### LISTED ENTRIES
========================================================================

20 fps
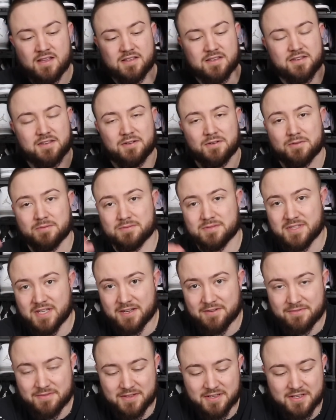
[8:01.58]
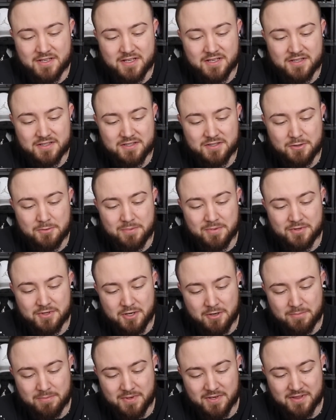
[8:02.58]
So definitely super
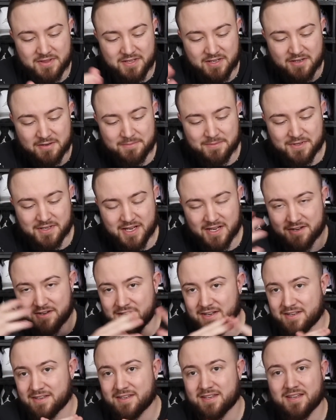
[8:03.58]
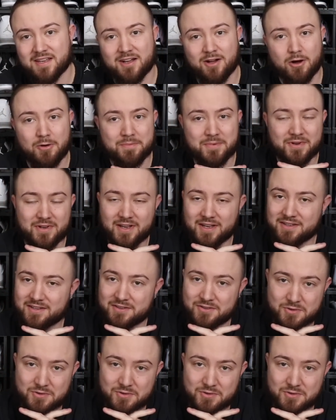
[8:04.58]
dope right there. But yeah, you guys, I hope you guys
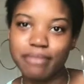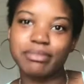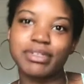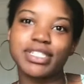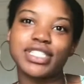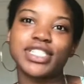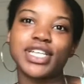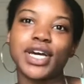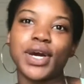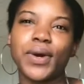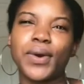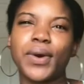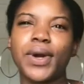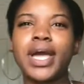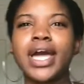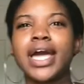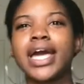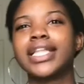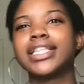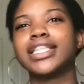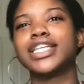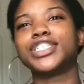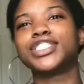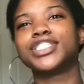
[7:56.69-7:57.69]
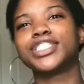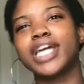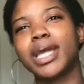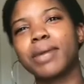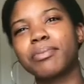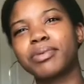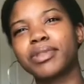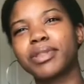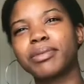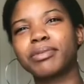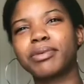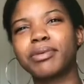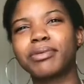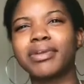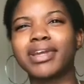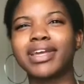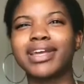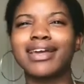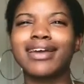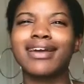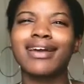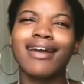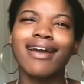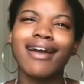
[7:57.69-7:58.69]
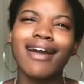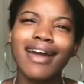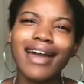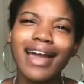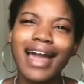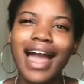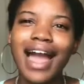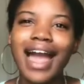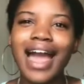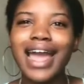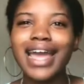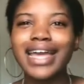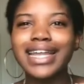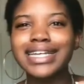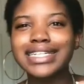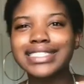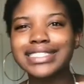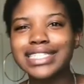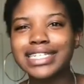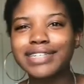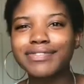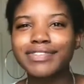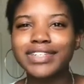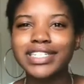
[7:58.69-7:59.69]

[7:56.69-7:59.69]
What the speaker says: So the shape of the booty kind of differs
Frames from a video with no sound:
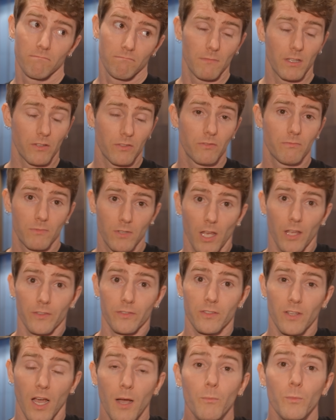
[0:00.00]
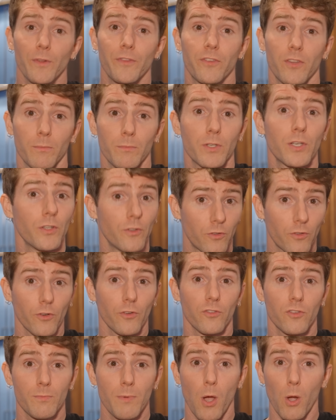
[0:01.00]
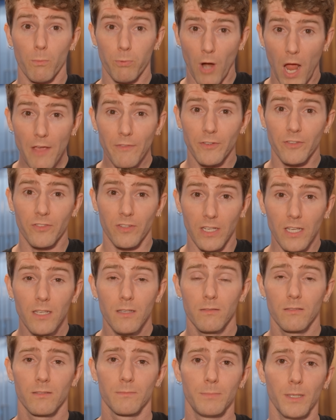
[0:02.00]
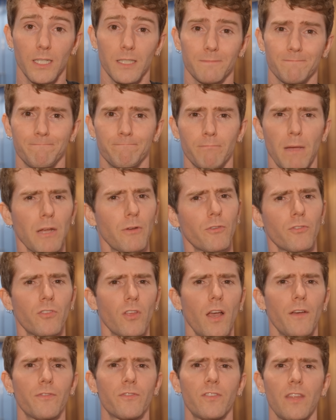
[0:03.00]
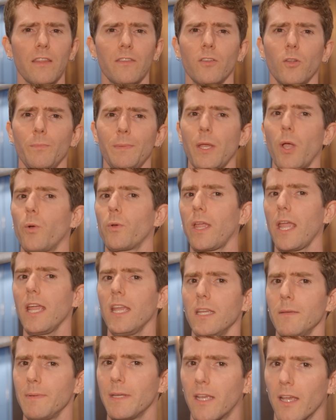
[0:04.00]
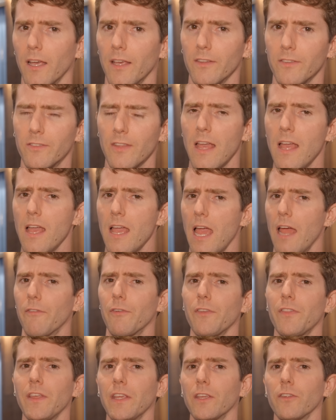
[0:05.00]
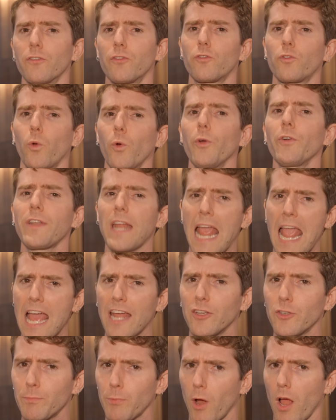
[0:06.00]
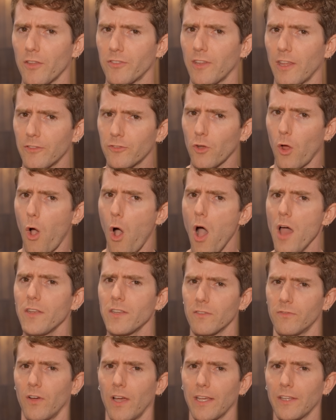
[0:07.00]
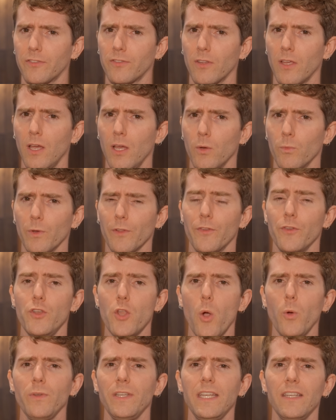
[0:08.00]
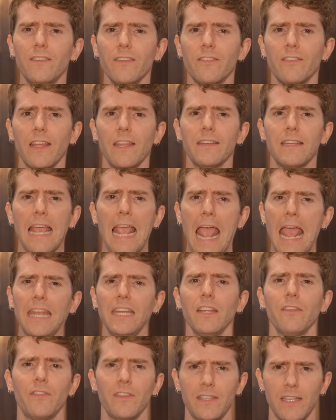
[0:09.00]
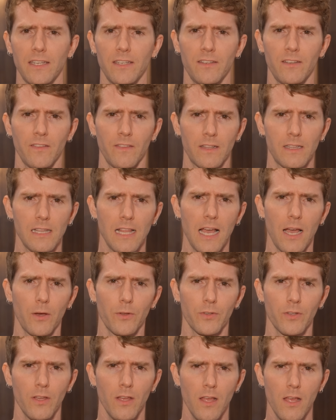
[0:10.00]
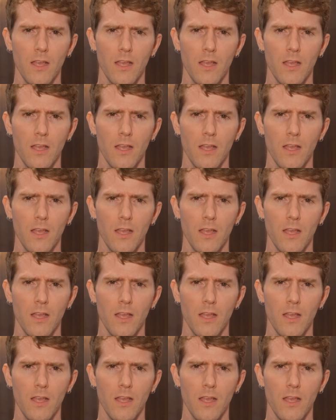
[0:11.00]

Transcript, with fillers: This does come with some concerns about privacy, but Microsoft says it'll be okay because everything is stored and processed on device, with no need to send any of the data to the cloud.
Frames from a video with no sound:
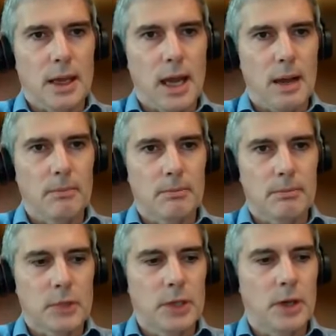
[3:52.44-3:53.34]

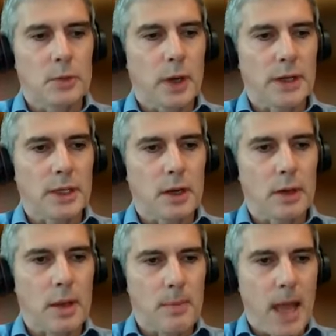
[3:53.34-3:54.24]
um, you know, one can
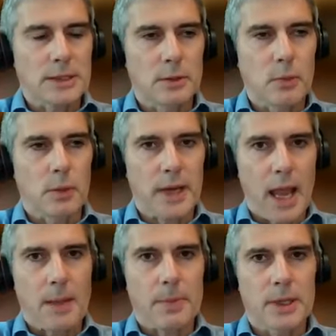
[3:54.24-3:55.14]
only imagine what would
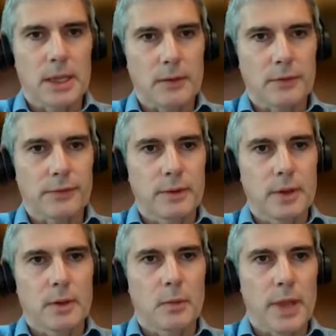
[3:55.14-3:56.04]
happen if
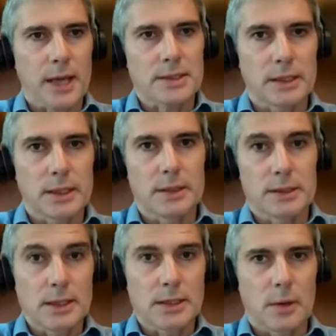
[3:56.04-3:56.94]
we actually
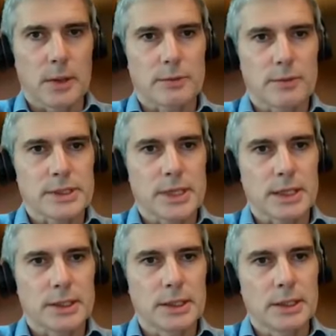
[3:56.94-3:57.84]
did go into a
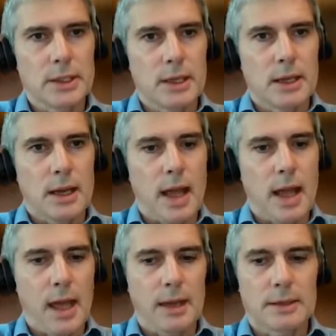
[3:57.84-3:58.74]
recession,
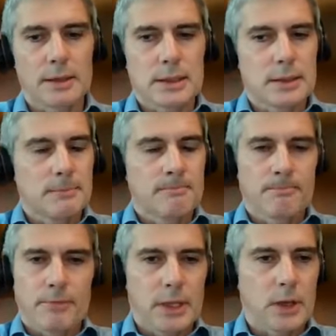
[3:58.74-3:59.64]
and
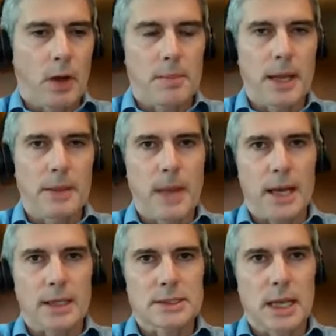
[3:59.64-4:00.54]
the automatic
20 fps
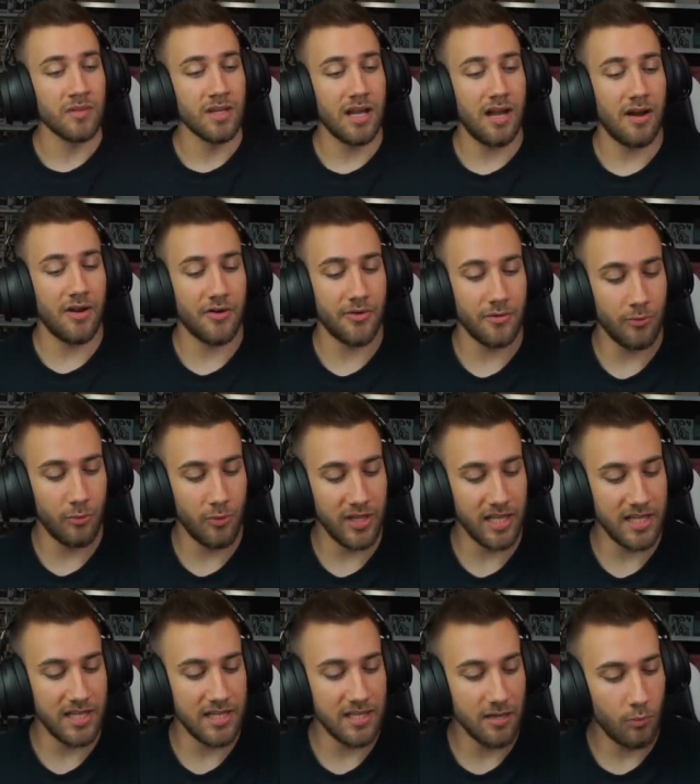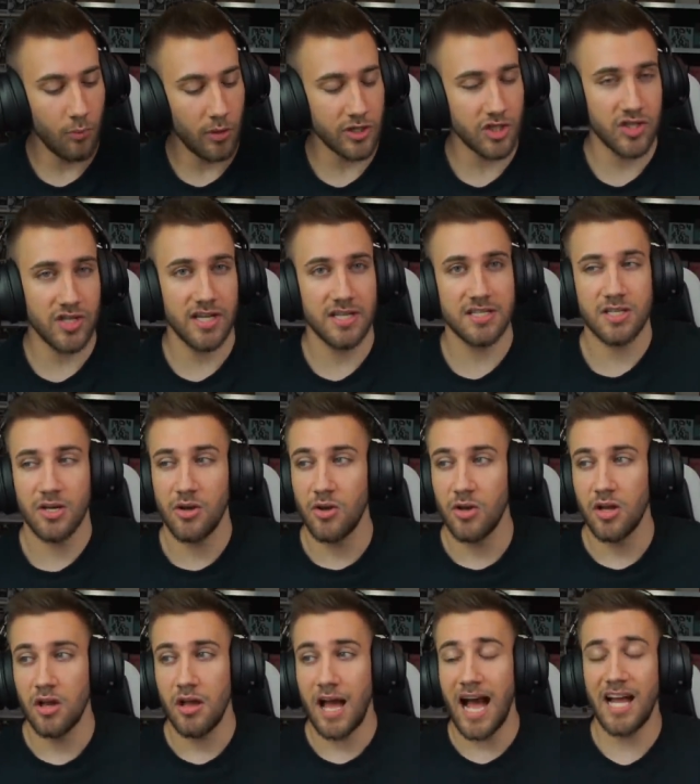are really watching it
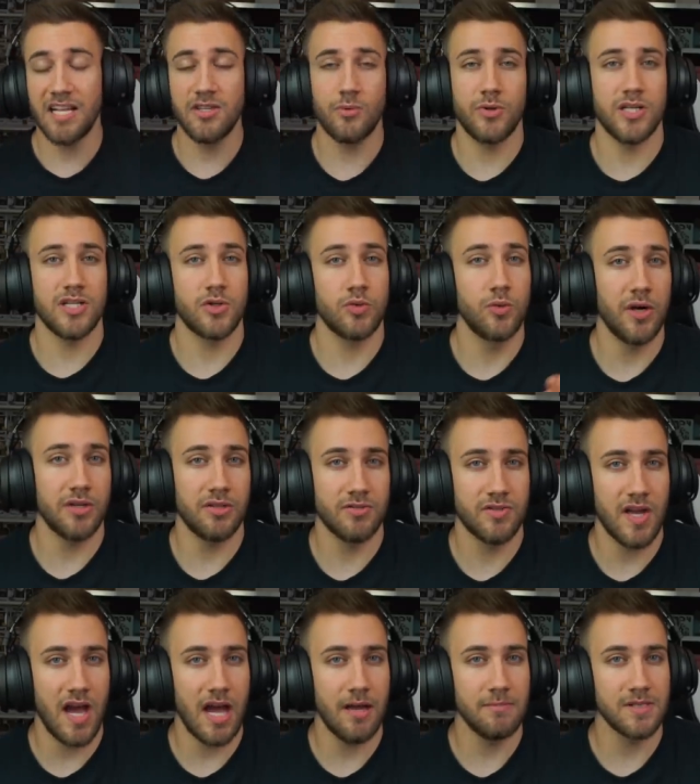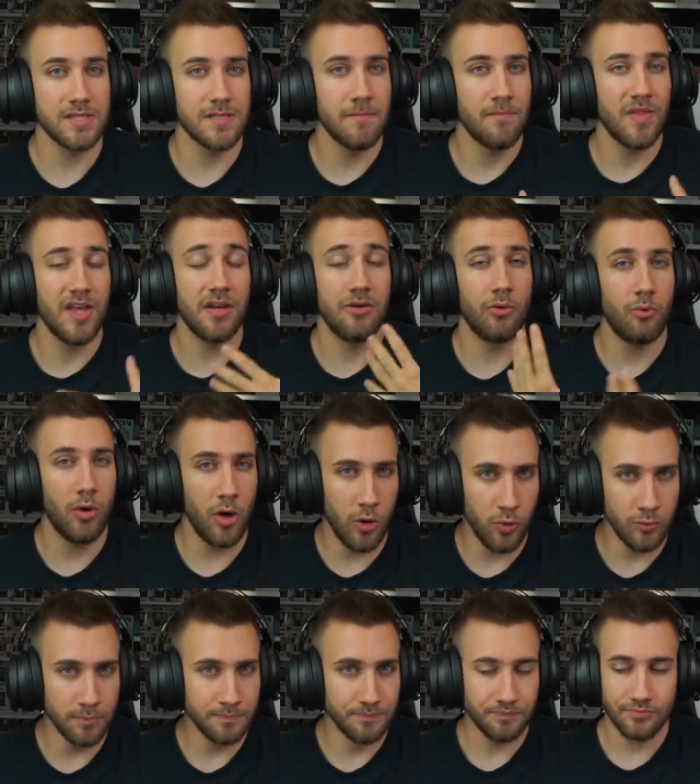100 and 200 times in a row,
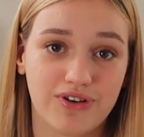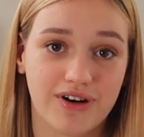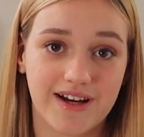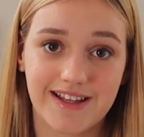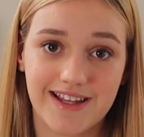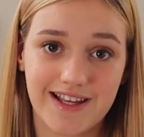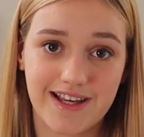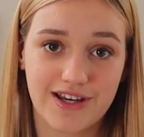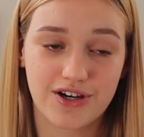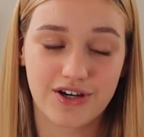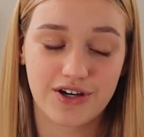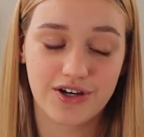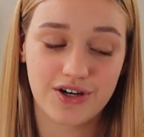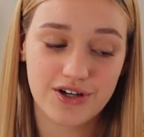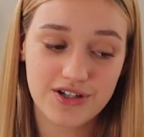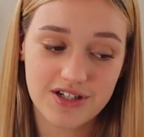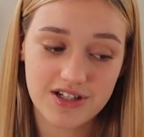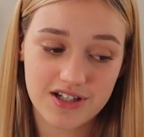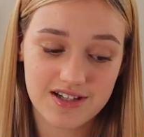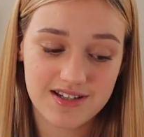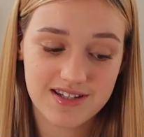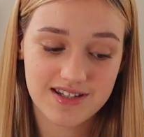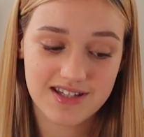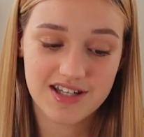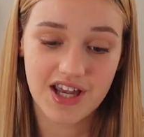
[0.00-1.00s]
really
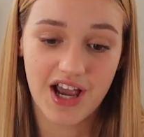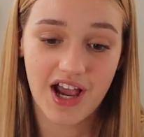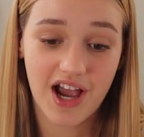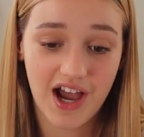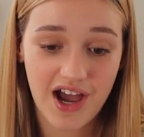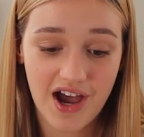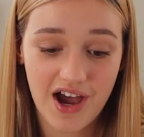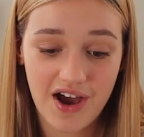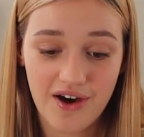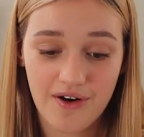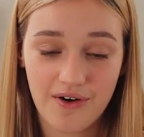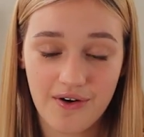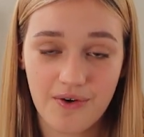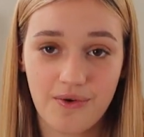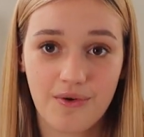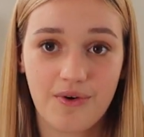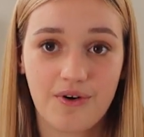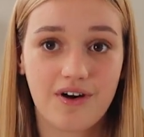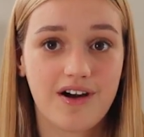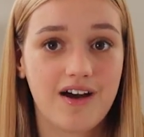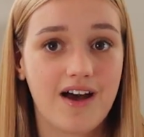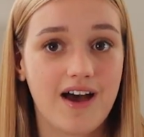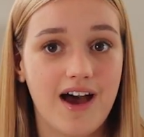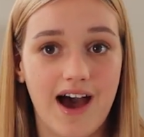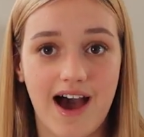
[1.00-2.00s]
good.
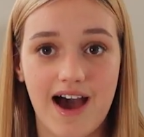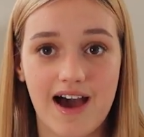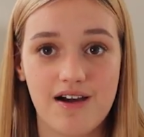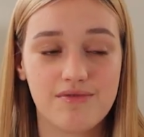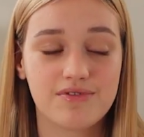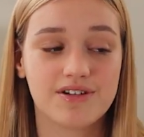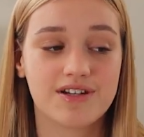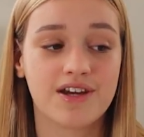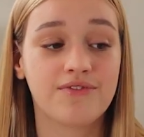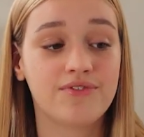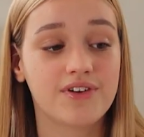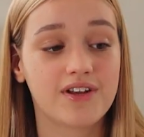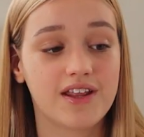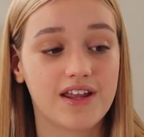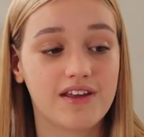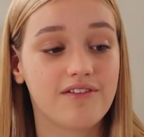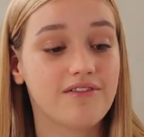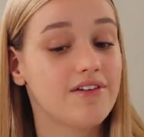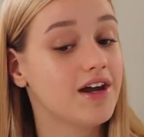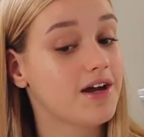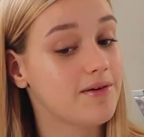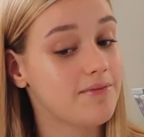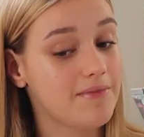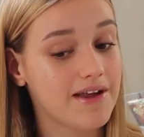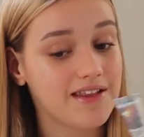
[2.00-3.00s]
So I would definitely
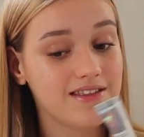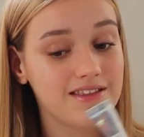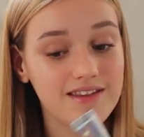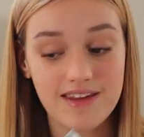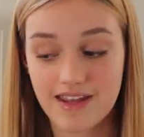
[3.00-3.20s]
recommend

========================================================================

### YOUR OBJECTIVE
Wherever an image appears in the data, omit it and repeat everything else exactly.

### SOLVED PROBLEM
20 fps
[8:01.58]
[8:02.58]
So definitely super
[8:03.58]
[8:04.58]
dope right there. But yeah, you guys, I hope you guys
[7:56.69-7:57.69]
[7:57.69-7:58.69]
[7:58.69-7:59.69]

[7:56.69-7:59.69]
What the speaker says: So the shape of the booty kind of differs
Frames from a video with no sound:
[0:00.00]
[0:01.00]
[0:02.00]
[0:03.00]
[0:04.00]
[0:05.00]
[0:06.00]
[0:07.00]
[0:08.00]
[0:09.00]
[0:10.00]
[0:11.00]

Transcript, with fillers: This does come with some concerns about privacy, but Microsoft says it'll be okay because everything is stored and processed on device, with no need to send any of the data to the cloud.
Frames from a video with no sound:
[3:52.44-3:53.34]

[3:53.34-3:54.24]
um, you know, one can
[3:54.24-3:55.14]
only imagine what would
[3:55.14-3:56.04]
happen if
[3:56.04-3:56.94]
we actually
[3:56.94-3:57.84]
did go into a
[3:57.84-3:58.74]
recession,
[3:58.74-3:59.64]
and
[3:59.64-4:00.54]
the automatic
20 fps
are really watching it
100 and 200 times in a row,
[0.00-1.00s]
really
[1.00-2.00s]
good.
[2.00-3.00s]
So I would definitely
[3.00-3.20s]
recommend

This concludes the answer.